◆ Task details ◆
Beginning with the line that contains "What the speaker" and ending with the last line of the records, write out each line exactly and omit the pictures.

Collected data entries
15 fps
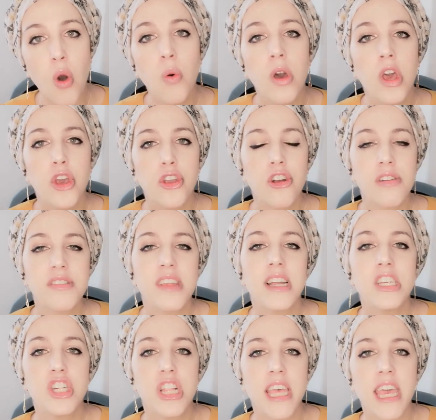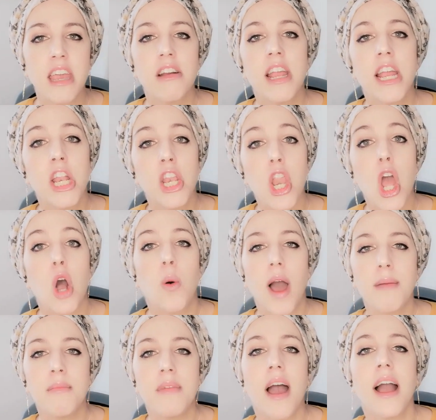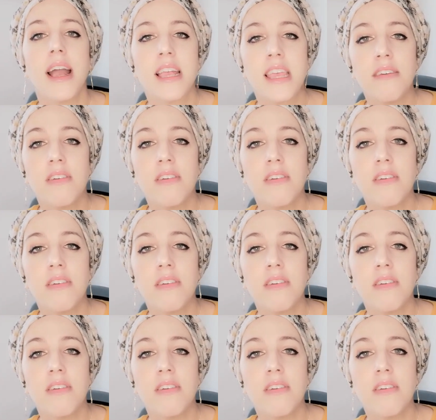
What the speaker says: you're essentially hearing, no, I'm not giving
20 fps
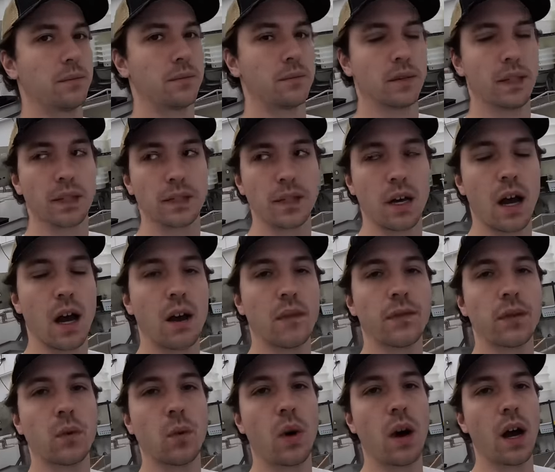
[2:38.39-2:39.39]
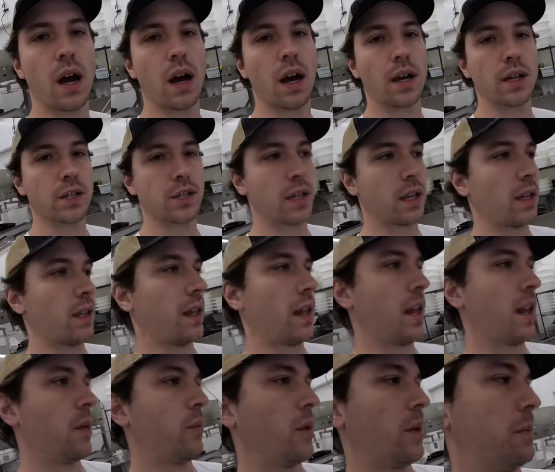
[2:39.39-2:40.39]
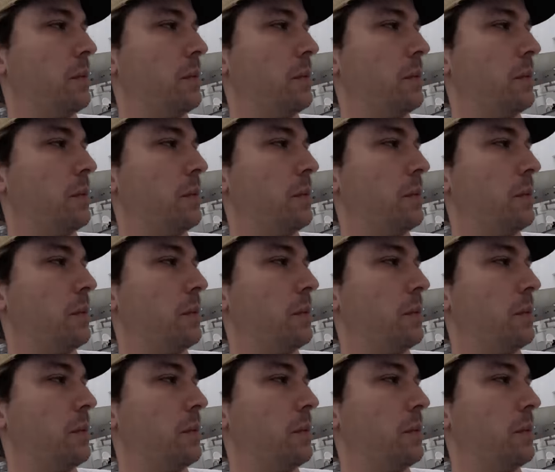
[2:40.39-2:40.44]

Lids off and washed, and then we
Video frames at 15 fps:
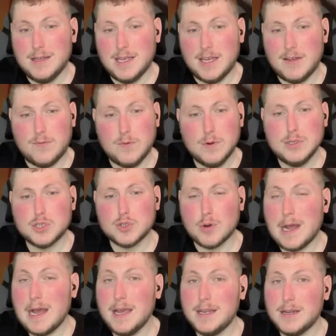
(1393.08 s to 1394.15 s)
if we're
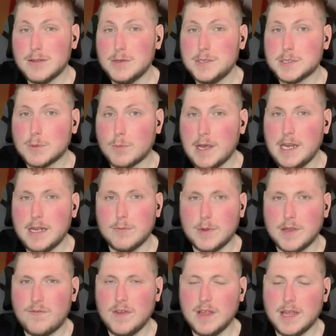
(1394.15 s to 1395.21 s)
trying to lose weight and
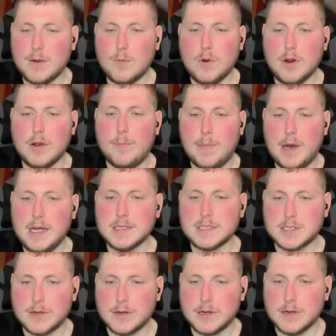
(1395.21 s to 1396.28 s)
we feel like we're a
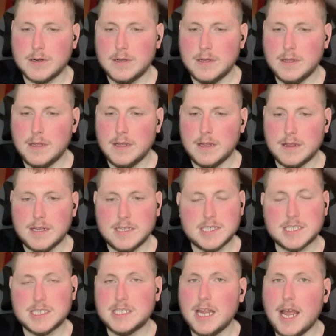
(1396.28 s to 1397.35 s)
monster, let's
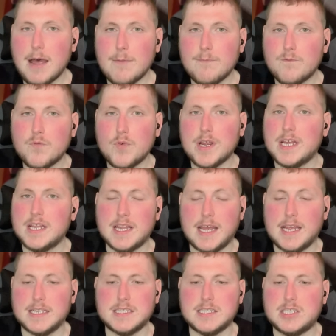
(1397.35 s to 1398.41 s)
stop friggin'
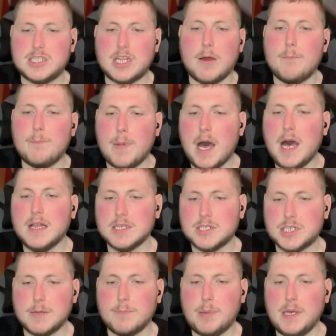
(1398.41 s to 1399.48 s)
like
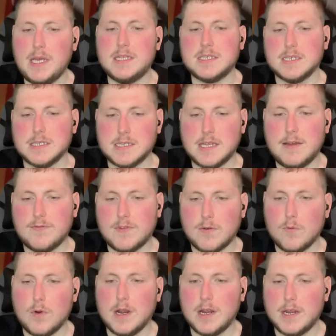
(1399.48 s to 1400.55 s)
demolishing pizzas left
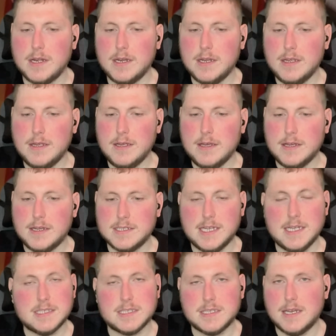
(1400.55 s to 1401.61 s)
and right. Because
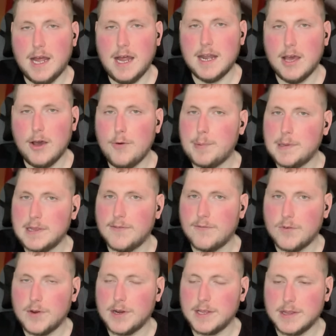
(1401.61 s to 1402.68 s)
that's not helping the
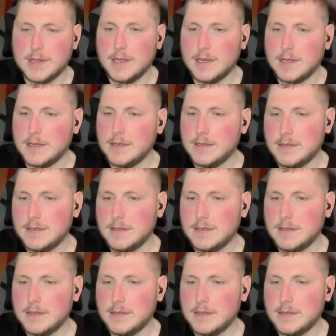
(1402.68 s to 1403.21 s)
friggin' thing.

◆ Output for this task ◆
What the speaker says: you're essentially hearing, no, I'm not giving
20 fps
[2:38.39-2:39.39]
[2:39.39-2:40.39]
[2:40.39-2:40.44]

Lids off and washed, and then we
Video frames at 15 fps:
(1393.08 s to 1394.15 s)
if we're
(1394.15 s to 1395.21 s)
trying to lose weight and
(1395.21 s to 1396.28 s)
we feel like we're a
(1396.28 s to 1397.35 s)
monster, let's
(1397.35 s to 1398.41 s)
stop friggin'
(1398.41 s to 1399.48 s)
like
(1399.48 s to 1400.55 s)
demolishing pizzas left
(1400.55 s to 1401.61 s)
and right. Because
(1401.61 s to 1402.68 s)
that's not helping the
(1402.68 s to 1403.21 s)
friggin' thing.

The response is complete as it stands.